#### [Directions]
Return each line of the listing that contains the string "fillers".

▬▬▬▬▬▬

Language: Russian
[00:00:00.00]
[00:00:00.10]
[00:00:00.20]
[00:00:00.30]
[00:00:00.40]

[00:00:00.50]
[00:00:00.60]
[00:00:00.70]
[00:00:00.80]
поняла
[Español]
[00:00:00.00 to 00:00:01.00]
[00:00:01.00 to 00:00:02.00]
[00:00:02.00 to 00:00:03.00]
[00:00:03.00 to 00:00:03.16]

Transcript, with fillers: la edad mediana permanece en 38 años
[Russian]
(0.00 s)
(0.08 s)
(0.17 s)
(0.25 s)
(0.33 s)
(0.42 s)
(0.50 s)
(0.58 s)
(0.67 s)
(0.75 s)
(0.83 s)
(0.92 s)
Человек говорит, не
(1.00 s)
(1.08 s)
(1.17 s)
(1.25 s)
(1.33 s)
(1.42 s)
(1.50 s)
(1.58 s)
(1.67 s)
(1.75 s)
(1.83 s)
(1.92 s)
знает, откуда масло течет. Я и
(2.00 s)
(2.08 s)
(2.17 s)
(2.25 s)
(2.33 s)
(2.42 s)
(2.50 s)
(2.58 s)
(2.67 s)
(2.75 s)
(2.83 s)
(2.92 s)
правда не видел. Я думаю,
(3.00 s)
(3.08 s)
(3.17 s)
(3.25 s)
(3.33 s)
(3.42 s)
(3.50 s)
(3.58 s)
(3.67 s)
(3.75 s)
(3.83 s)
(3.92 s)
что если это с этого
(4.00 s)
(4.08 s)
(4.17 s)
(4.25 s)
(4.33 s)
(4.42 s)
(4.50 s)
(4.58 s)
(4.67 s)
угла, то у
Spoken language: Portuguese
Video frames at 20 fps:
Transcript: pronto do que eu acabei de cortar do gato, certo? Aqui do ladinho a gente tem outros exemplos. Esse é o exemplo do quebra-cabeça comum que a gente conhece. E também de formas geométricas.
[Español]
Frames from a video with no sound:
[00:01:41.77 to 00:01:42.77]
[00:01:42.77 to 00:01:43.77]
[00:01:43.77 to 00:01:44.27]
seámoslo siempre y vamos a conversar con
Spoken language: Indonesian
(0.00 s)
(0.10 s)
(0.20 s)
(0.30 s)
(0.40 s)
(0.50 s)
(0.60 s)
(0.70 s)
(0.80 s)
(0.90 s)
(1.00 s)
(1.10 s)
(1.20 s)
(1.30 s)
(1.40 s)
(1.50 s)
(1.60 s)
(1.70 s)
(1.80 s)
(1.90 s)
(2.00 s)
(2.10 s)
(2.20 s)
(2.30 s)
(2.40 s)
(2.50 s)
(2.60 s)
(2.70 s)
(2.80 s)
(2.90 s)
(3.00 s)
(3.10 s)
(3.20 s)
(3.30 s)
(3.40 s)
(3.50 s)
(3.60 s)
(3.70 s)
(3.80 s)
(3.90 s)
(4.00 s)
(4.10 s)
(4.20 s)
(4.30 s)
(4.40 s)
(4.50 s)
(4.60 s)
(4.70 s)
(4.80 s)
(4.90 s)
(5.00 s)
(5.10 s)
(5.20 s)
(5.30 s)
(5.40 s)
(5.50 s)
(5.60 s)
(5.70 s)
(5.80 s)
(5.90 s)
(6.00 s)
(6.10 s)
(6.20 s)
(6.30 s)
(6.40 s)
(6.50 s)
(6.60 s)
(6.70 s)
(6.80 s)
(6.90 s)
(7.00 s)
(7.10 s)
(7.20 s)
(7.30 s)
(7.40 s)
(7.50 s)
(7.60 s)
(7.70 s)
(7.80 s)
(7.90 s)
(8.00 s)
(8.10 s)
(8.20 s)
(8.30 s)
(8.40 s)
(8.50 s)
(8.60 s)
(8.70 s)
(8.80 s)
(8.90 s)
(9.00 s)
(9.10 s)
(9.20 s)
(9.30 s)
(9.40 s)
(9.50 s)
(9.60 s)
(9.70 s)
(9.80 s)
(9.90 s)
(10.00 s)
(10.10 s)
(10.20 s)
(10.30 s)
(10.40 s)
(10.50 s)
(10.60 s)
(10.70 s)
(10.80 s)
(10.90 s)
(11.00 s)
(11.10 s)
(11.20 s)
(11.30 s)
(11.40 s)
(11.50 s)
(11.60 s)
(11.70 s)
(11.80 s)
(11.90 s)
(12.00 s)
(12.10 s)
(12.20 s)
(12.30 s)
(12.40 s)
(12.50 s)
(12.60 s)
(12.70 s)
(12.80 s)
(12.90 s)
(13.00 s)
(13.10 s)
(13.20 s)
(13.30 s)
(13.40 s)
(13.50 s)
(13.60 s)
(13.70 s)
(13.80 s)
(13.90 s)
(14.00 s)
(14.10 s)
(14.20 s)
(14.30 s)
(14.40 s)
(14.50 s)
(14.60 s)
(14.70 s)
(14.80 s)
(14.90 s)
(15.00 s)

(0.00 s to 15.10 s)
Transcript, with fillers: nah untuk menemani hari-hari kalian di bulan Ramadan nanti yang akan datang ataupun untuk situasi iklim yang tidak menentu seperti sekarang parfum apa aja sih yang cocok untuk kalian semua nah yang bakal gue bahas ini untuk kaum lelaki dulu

▬▬▬▬▬▬

#### [Task result]
Transcript, with fillers: la edad mediana permanece en 38 años
Transcript, with fillers: nah untuk menemani hari-hari kalian di bulan Ramadan nanti yang akan datang ataupun untuk situasi iklim yang tidak menentu seperti sekarang parfum apa aja sih yang cocok untuk kalian semua nah yang bakal gue bahas ini untuk kaum lelaki dulu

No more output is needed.